The unknown Word
The First column | The Second Column |
---|---|
Nearest neighbor algorithm | 近邻算法 |
K - Nearest neighbor algorithm | \(\sqrt{{\sum_{i=1}^n}(a_i-b_j)^2}\) |
Decision Tree
According to some features,each node asks a question.By judging ,the data is divided into two categories,and then continue to ask questions.These problems are learned from existion data.When new data is added,the data can be divided into appropriate leaves according to the problem on the tree.
Random Forest
Randomly select data in the source data to form several subsets
The S matrix is the source data,with 1-N data,A B C is the feature,and the last column C is the category.

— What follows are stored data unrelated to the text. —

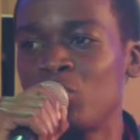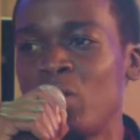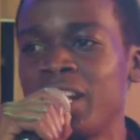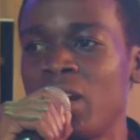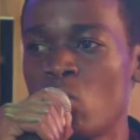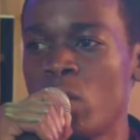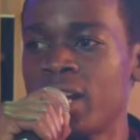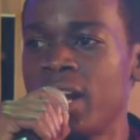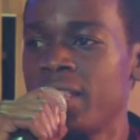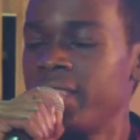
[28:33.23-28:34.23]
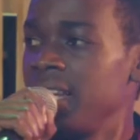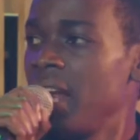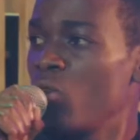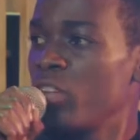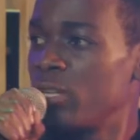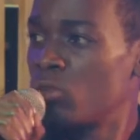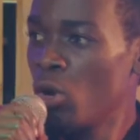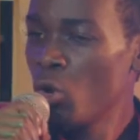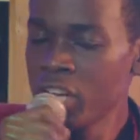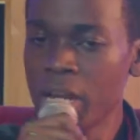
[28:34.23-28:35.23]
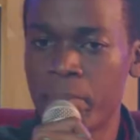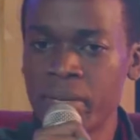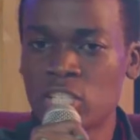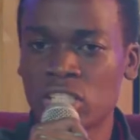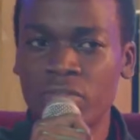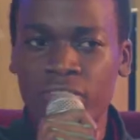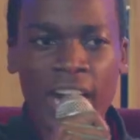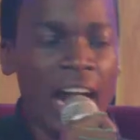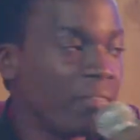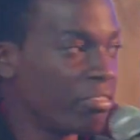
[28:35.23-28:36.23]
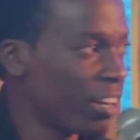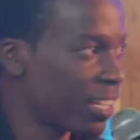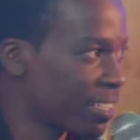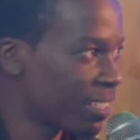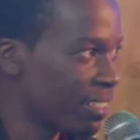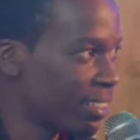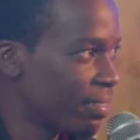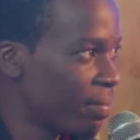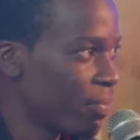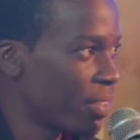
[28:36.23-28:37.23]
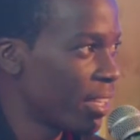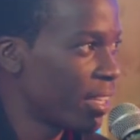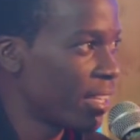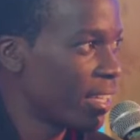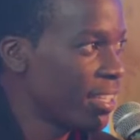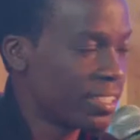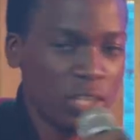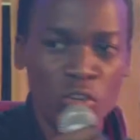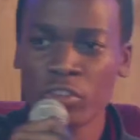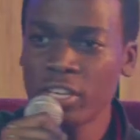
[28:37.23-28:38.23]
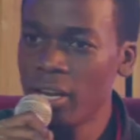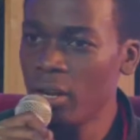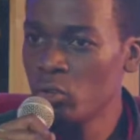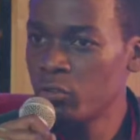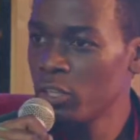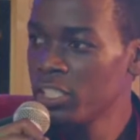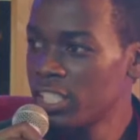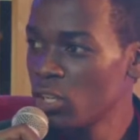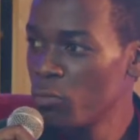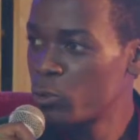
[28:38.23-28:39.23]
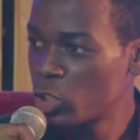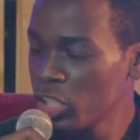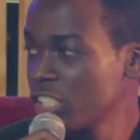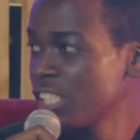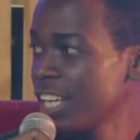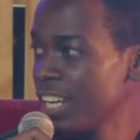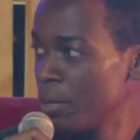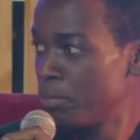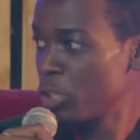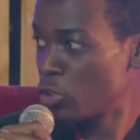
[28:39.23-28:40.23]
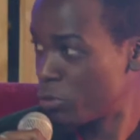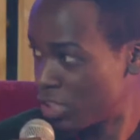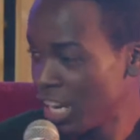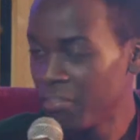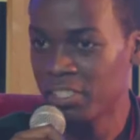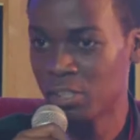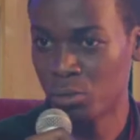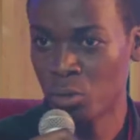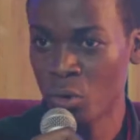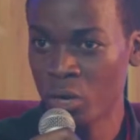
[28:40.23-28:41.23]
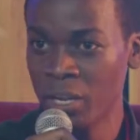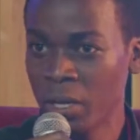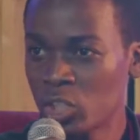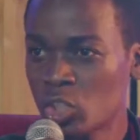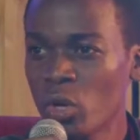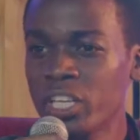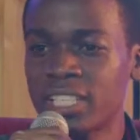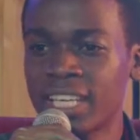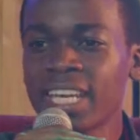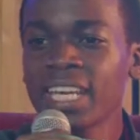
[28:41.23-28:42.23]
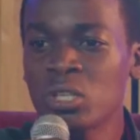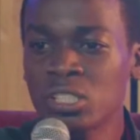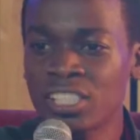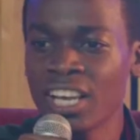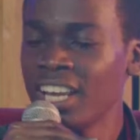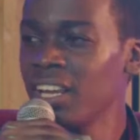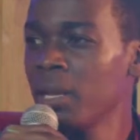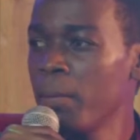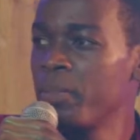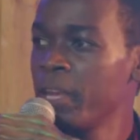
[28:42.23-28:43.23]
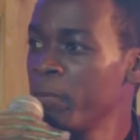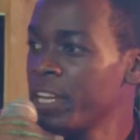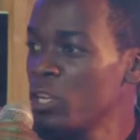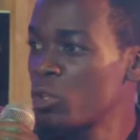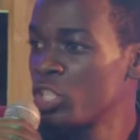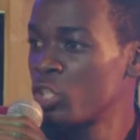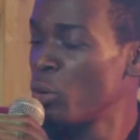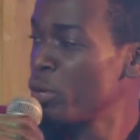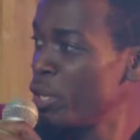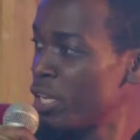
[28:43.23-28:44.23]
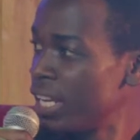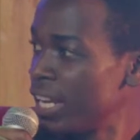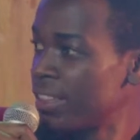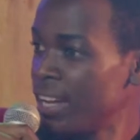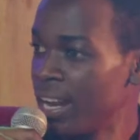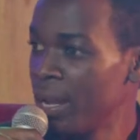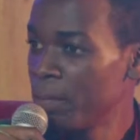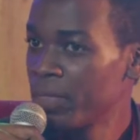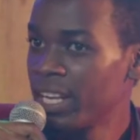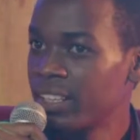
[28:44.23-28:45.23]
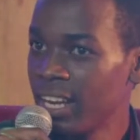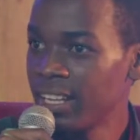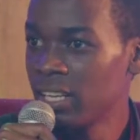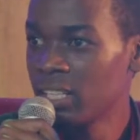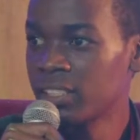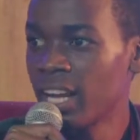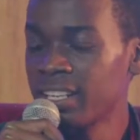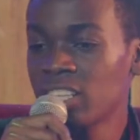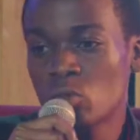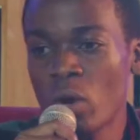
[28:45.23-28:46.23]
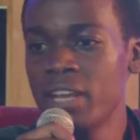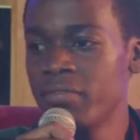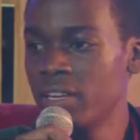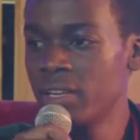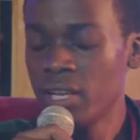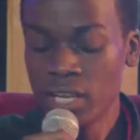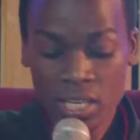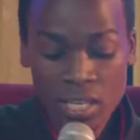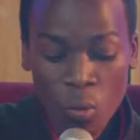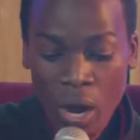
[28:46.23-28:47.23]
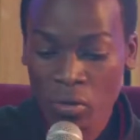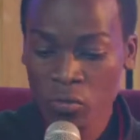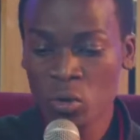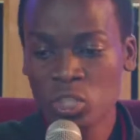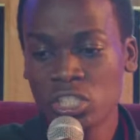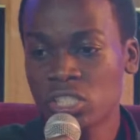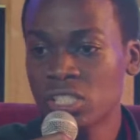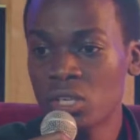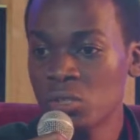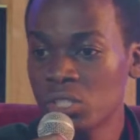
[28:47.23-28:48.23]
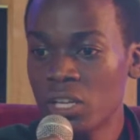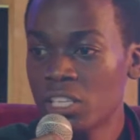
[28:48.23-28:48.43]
I want, now what? Now they dwell in a place of comfort instead of sitting in a place of service to God. So it kills, they begin to deteriorate like that. That's why even in the word of God, Jesus tells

M sub-matrices are randomly generated by S
These M subsets get M decision treesPut the new data into the M trees,get M classification results,count to see which category is the most predictive,and use this category as the final prediction result.
Logistic regression
When the prediction target is probabilistic,the value domain needs to satisfy greater than or equal to 0.when less than or equal to 1,at this time,a simple linear model cannot be used because the value range is beyond when the domain is not within a certain range.
So it is better to have a model of this shape at this time
So how do you get such a model?
This model needs to satisfy two conditions:greater than or equal to 0,less than or equal to 1
Models greater than or equal to 0 can choose absolute value,square,square value,here using exponential function,must be greater than 0
Less than or equal to 1 with division,the numerator is itself,and the denominator is itself plus 1,which must be less than 1.
After doing another deformation,I got the logistic regression model.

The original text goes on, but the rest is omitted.